SOURCE DATA section start

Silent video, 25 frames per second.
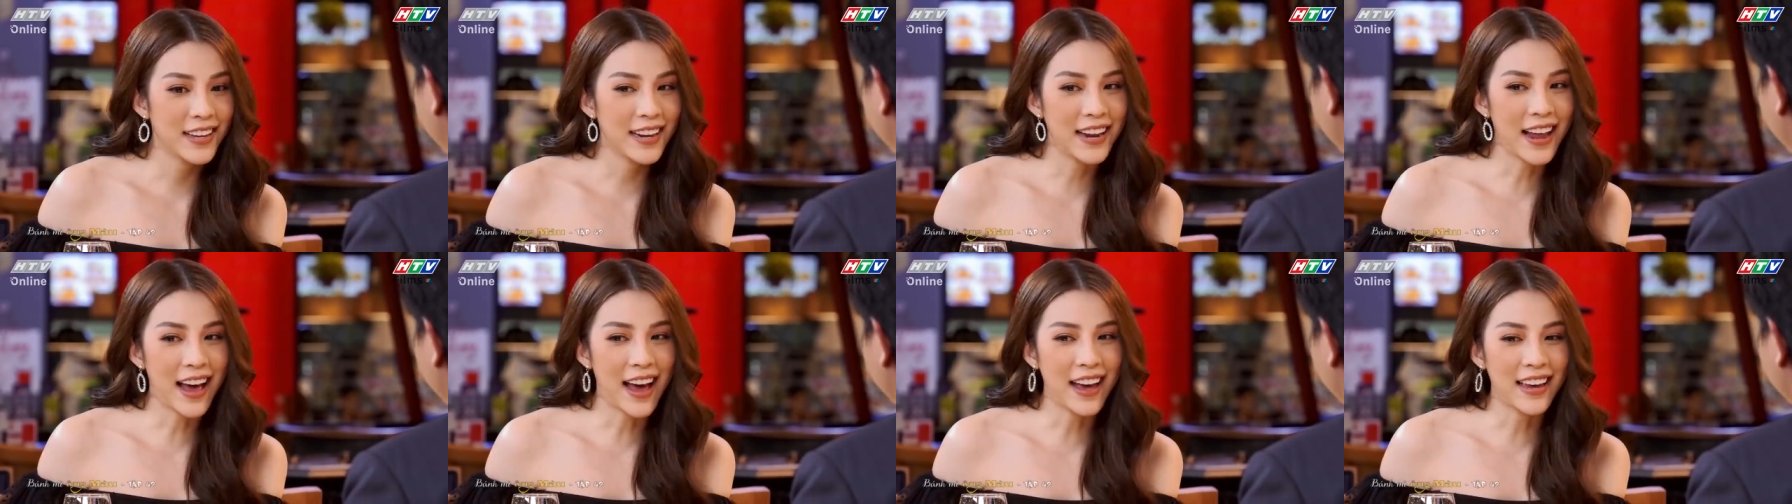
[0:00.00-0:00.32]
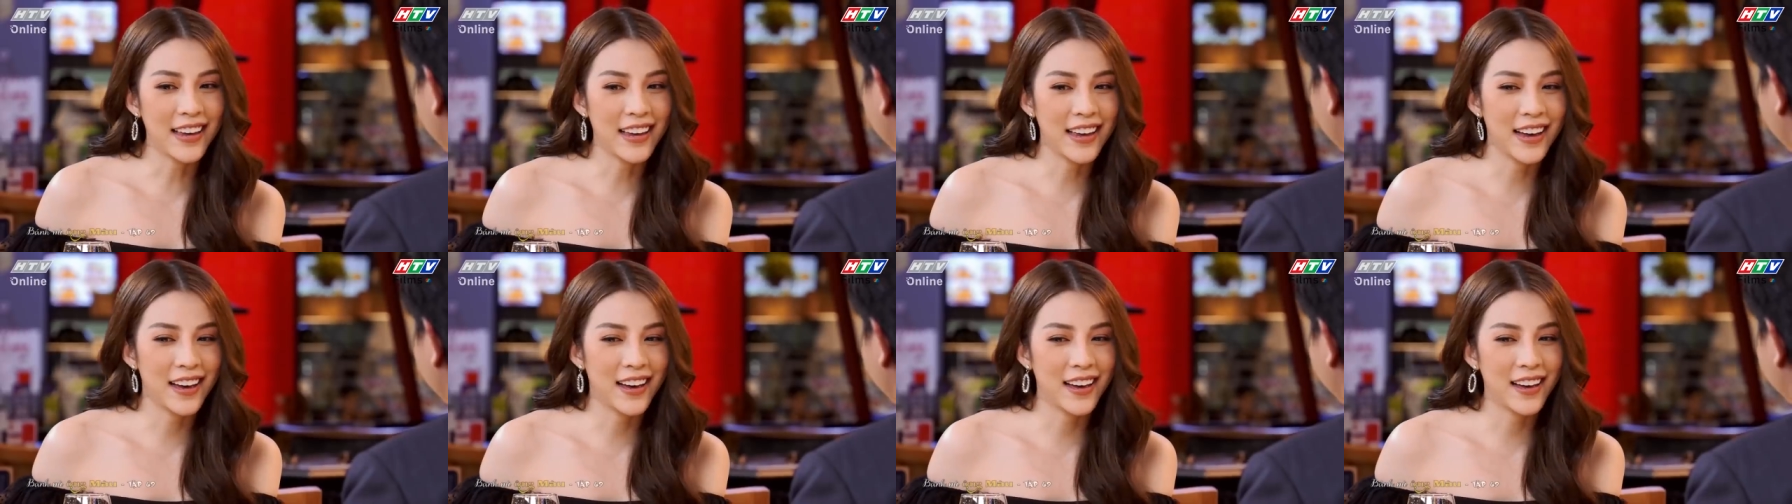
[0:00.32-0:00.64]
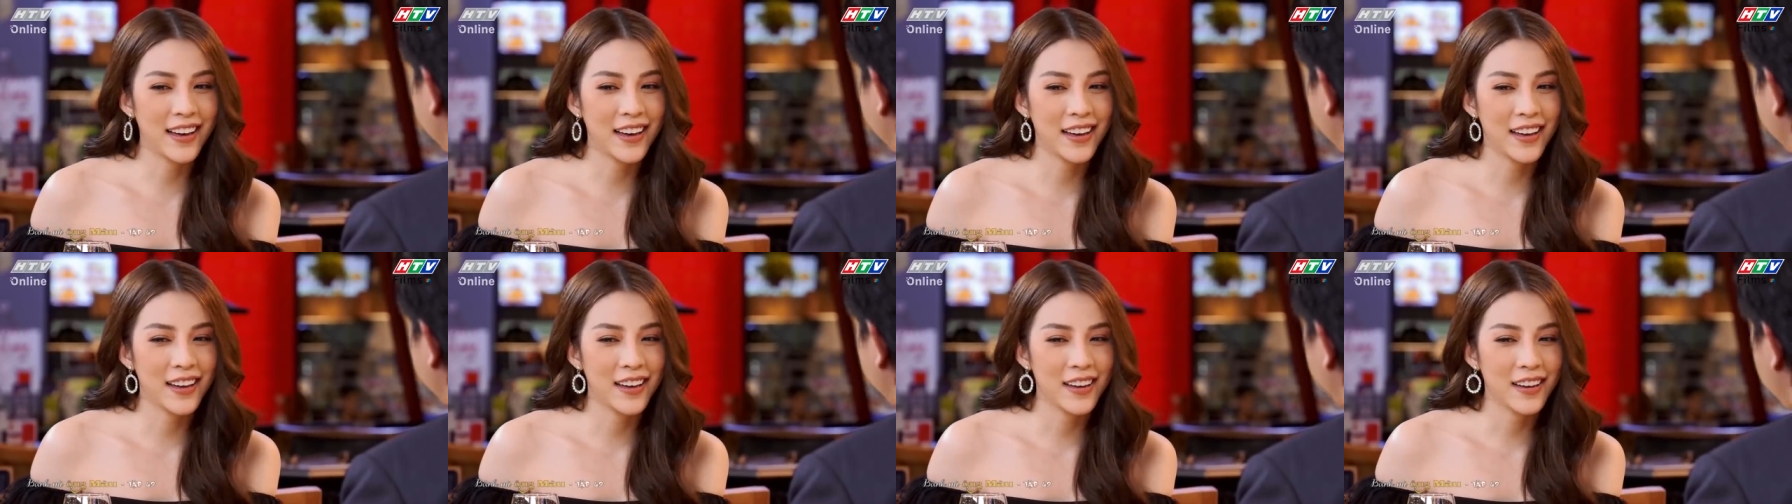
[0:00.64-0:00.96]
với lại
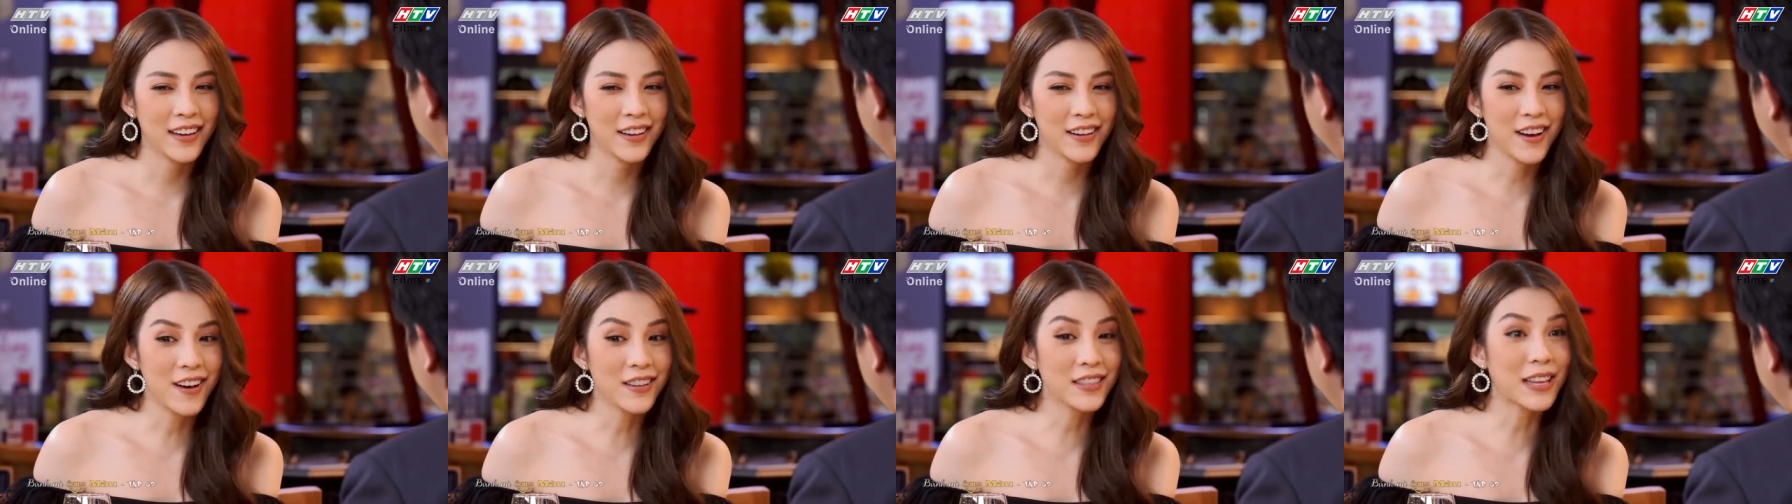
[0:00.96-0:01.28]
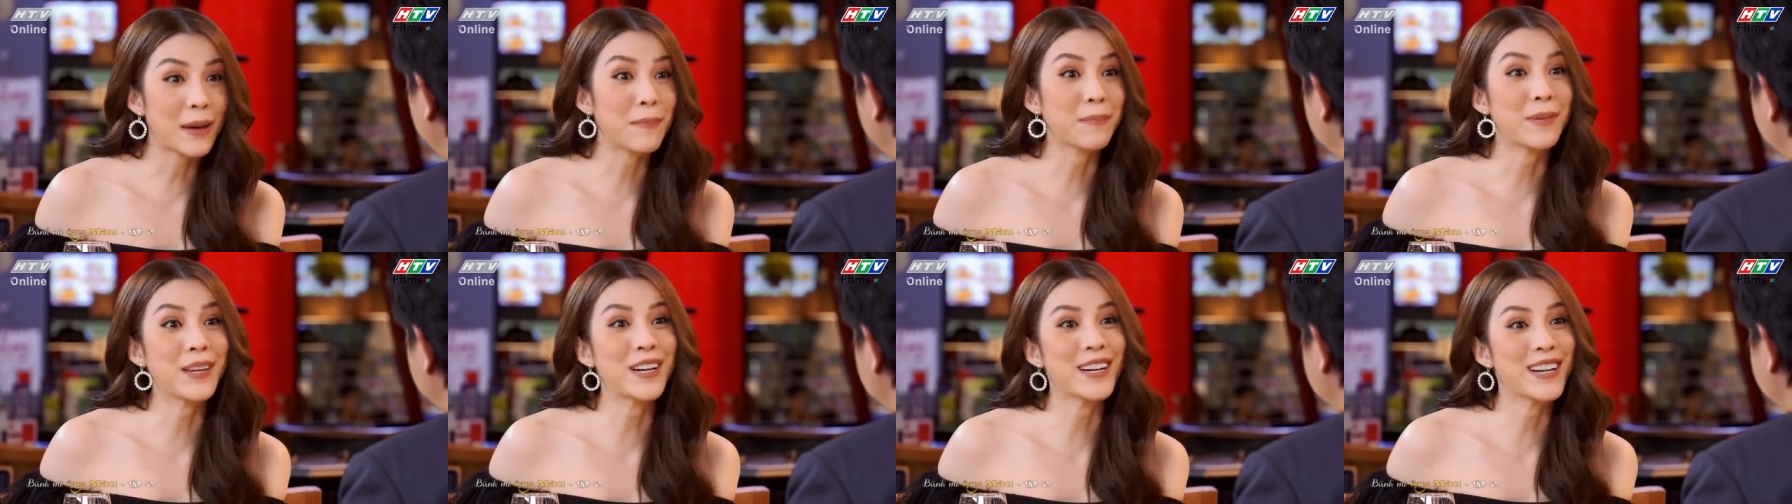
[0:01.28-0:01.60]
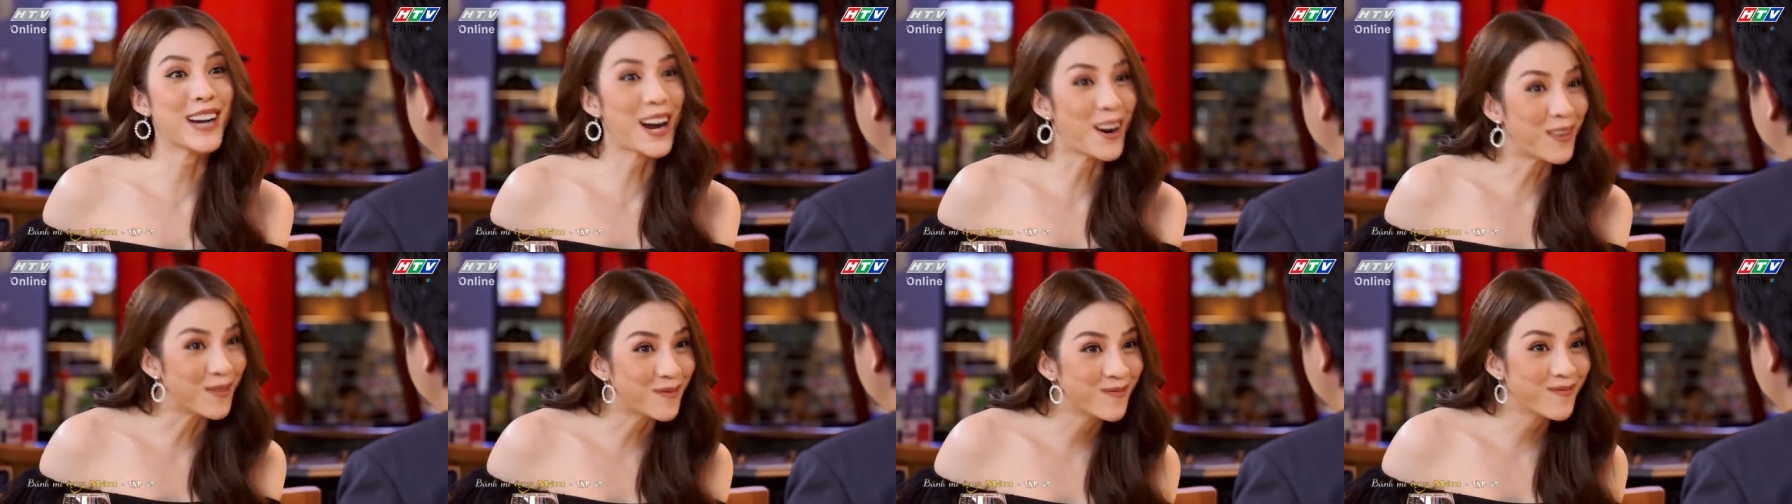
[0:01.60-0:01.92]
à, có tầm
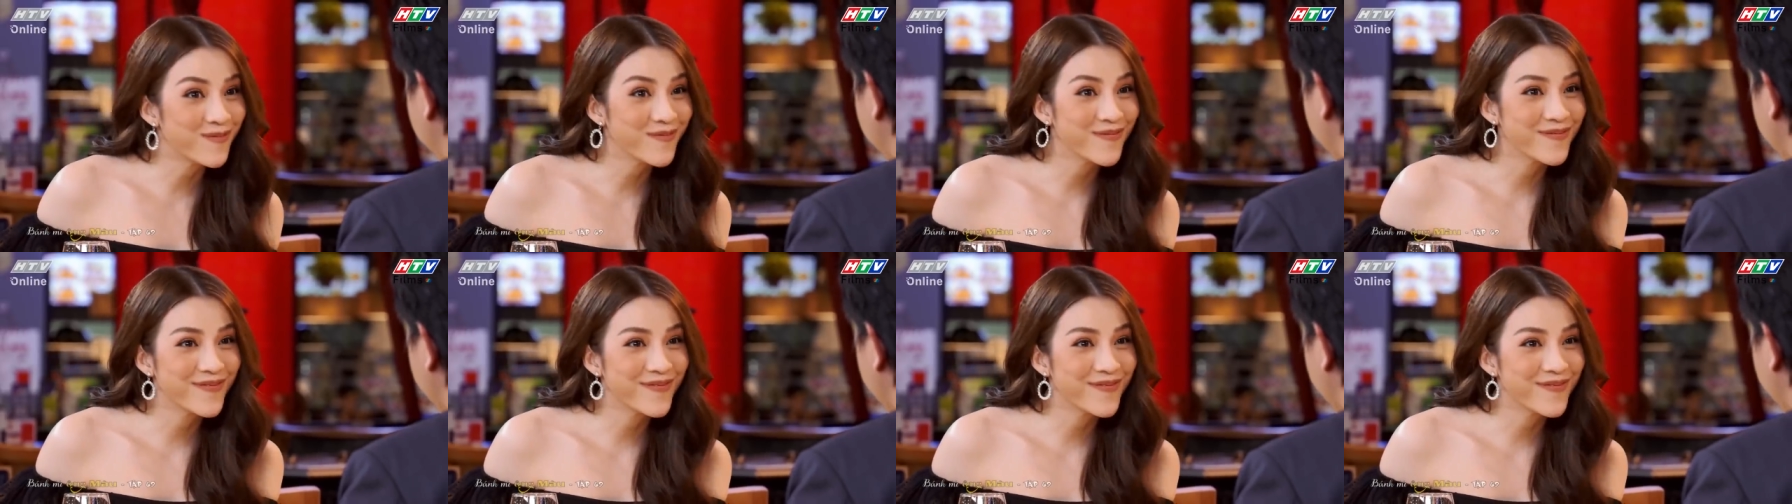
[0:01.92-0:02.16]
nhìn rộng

SOURCE DATA section end

**DIRECTIONS FOR THIS TASK:**
Return all records verbatim and drop the pictures.

**RESPONSE TO THE TASK:**
Silent video, 25 frames per second.
[0:00.00-0:00.32]
[0:00.32-0:00.64]
[0:00.64-0:00.96]
với lại
[0:00.96-0:01.28]
[0:01.28-0:01.60]
[0:01.60-0:01.92]
à, có tầm
[0:01.92-0:02.16]
nhìn rộng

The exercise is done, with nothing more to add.